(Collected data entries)

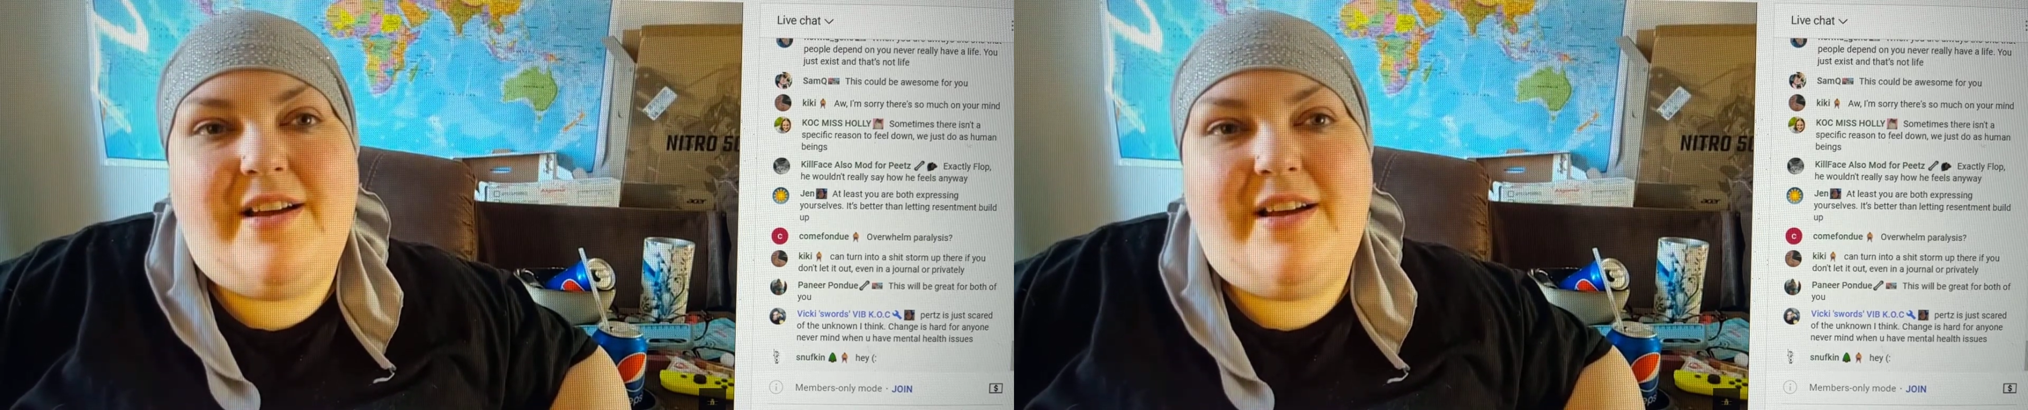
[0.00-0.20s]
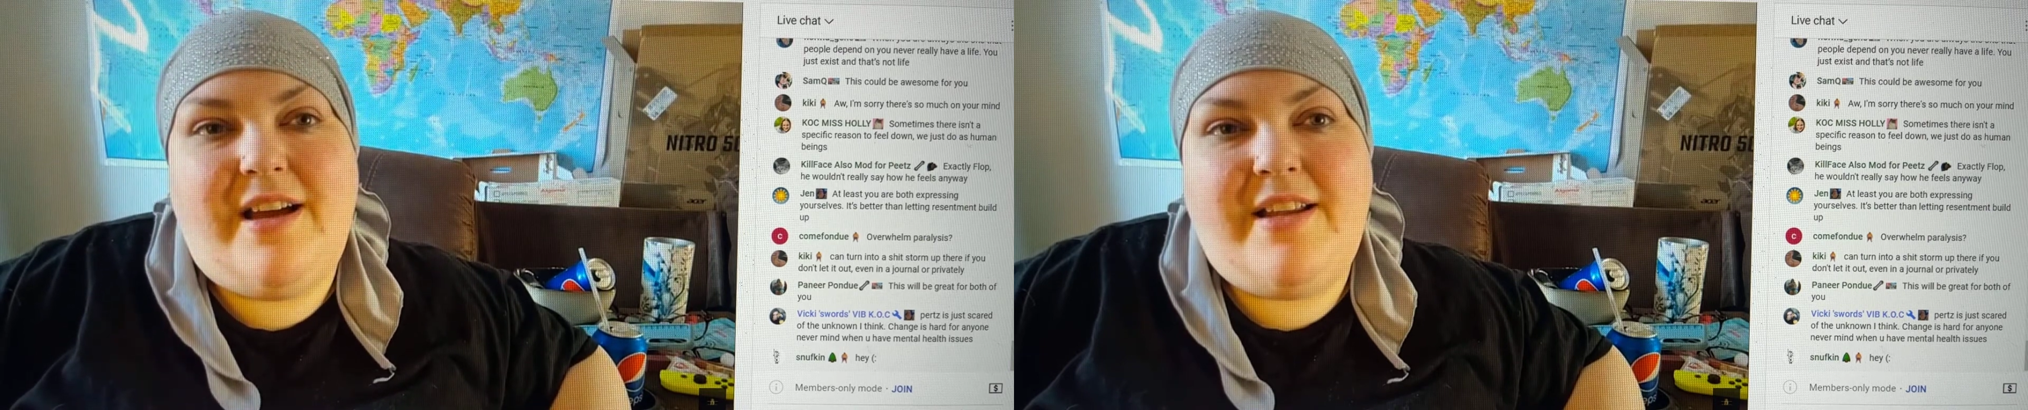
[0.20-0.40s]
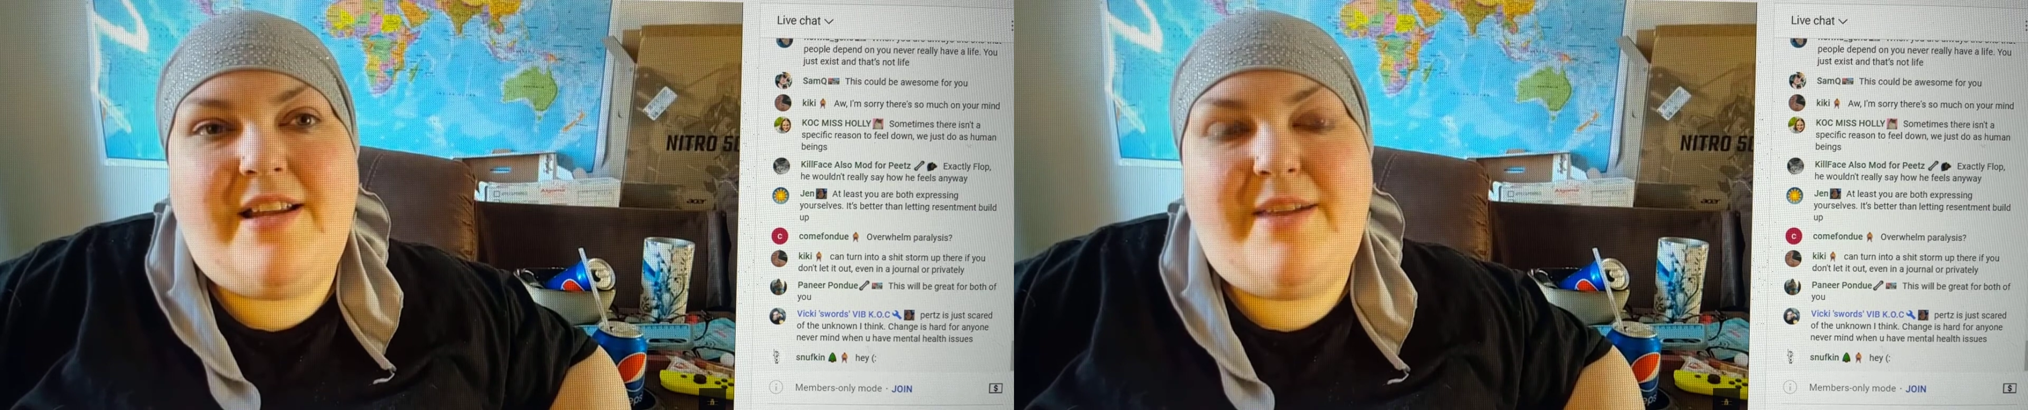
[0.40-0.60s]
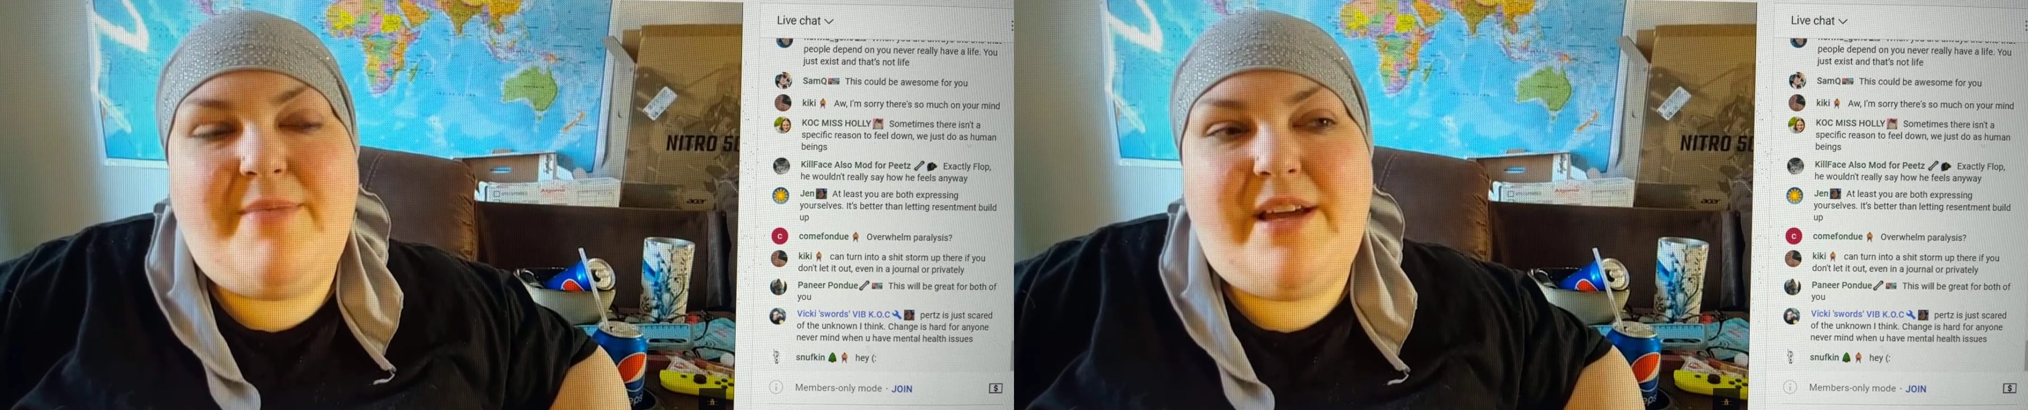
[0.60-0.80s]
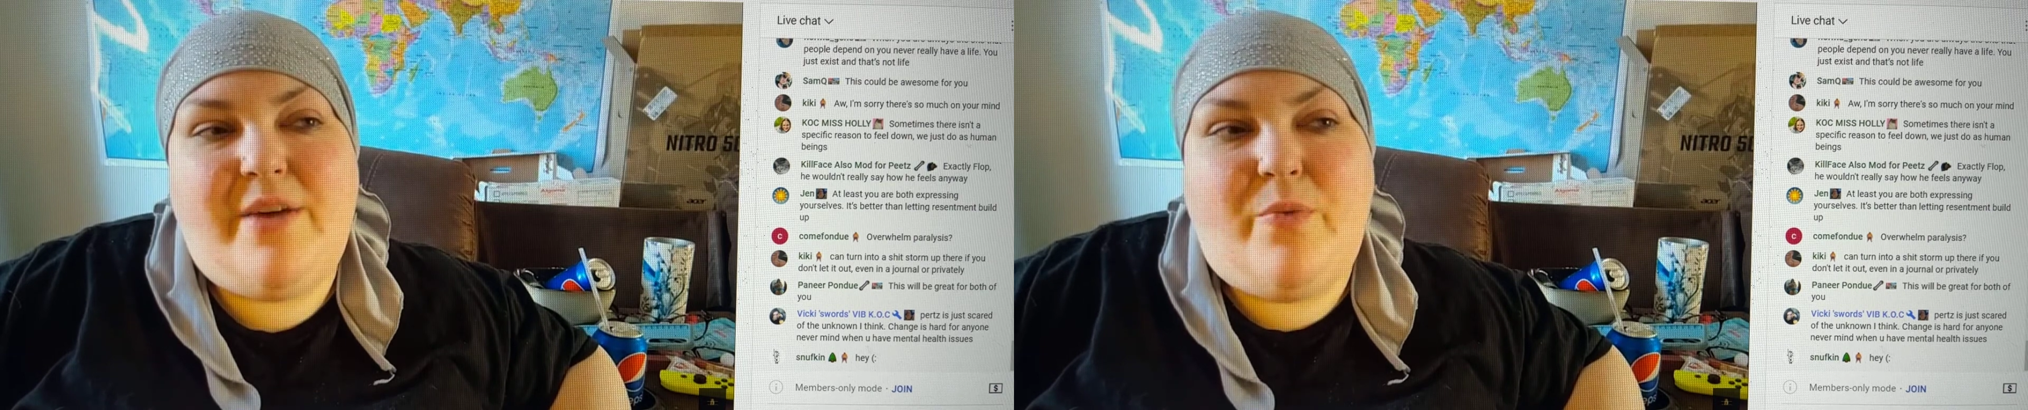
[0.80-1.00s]
And then I'm
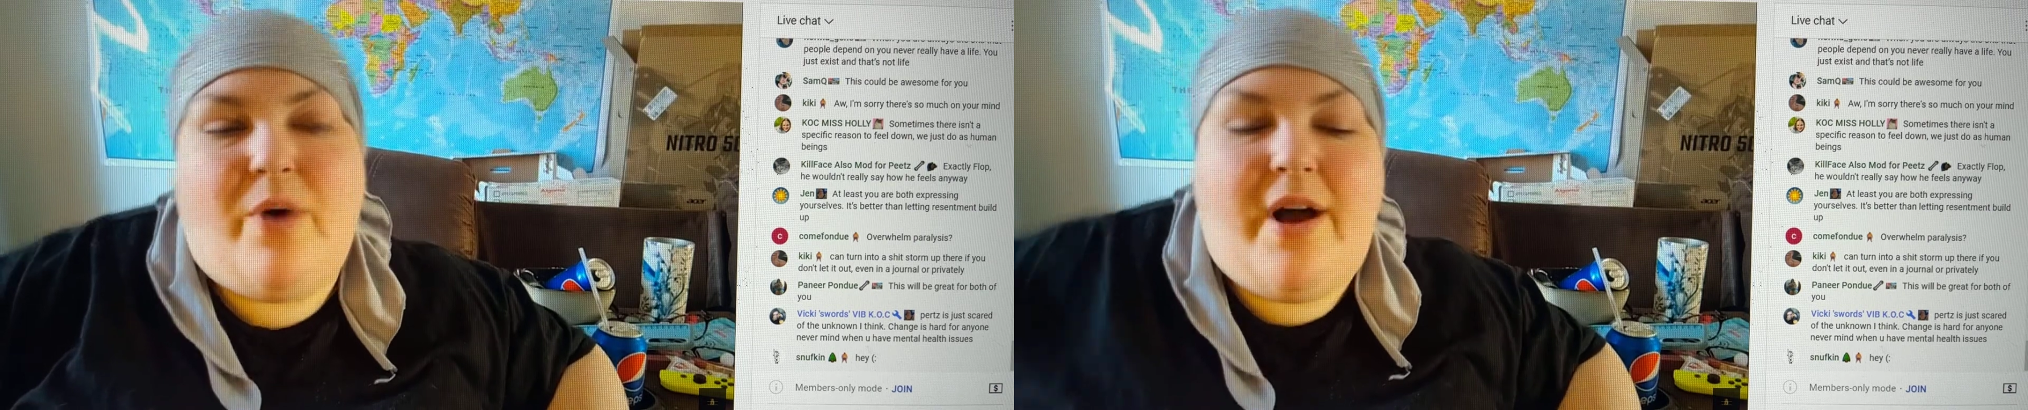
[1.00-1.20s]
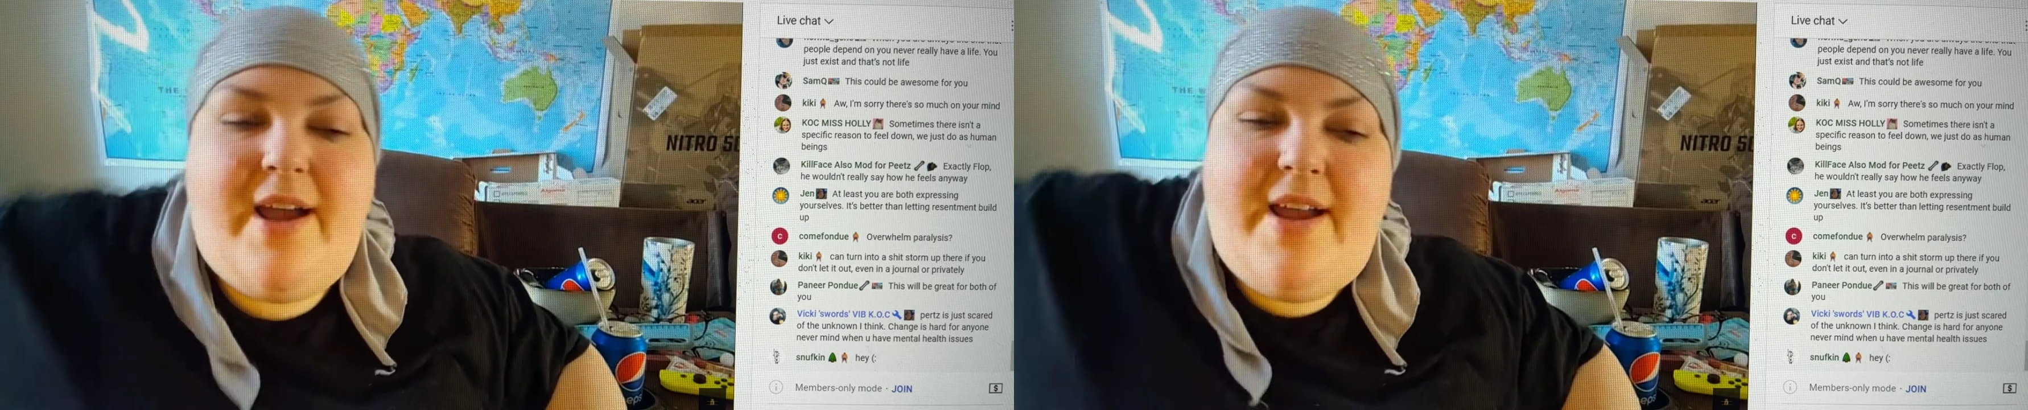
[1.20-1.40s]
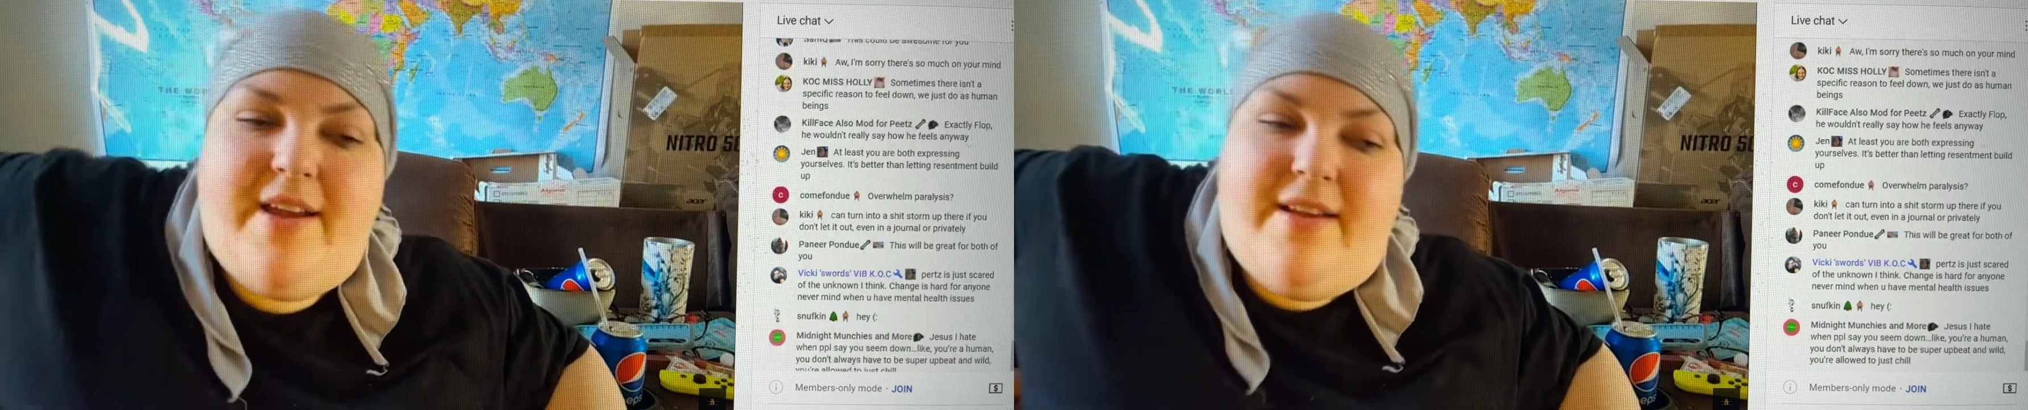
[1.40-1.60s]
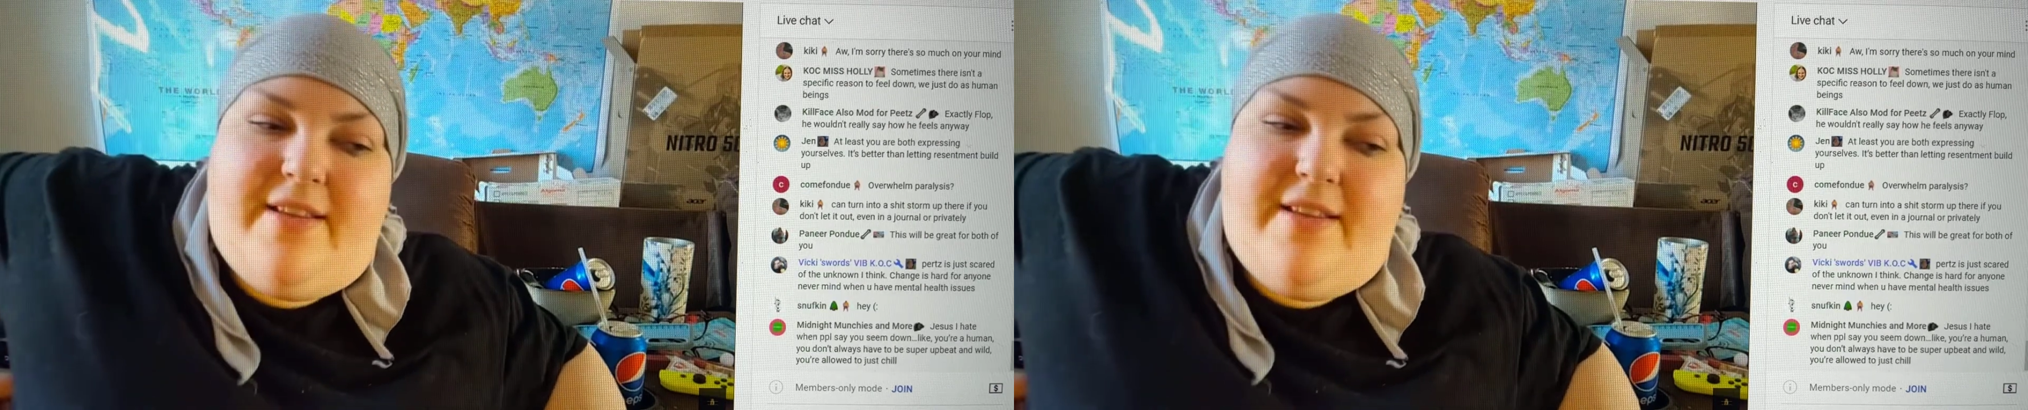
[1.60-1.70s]
like, why?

__REQUIRED WORK__
Drop every picture, then write out the remaining entries above exactly as they appear.

__YOUR RESPONSE__
[0.00-0.20s]
[0.20-0.40s]
[0.40-0.60s]
[0.60-0.80s]
[0.80-1.00s]
And then I'm
[1.00-1.20s]
[1.20-1.40s]
[1.40-1.60s]
[1.60-1.70s]
like, why?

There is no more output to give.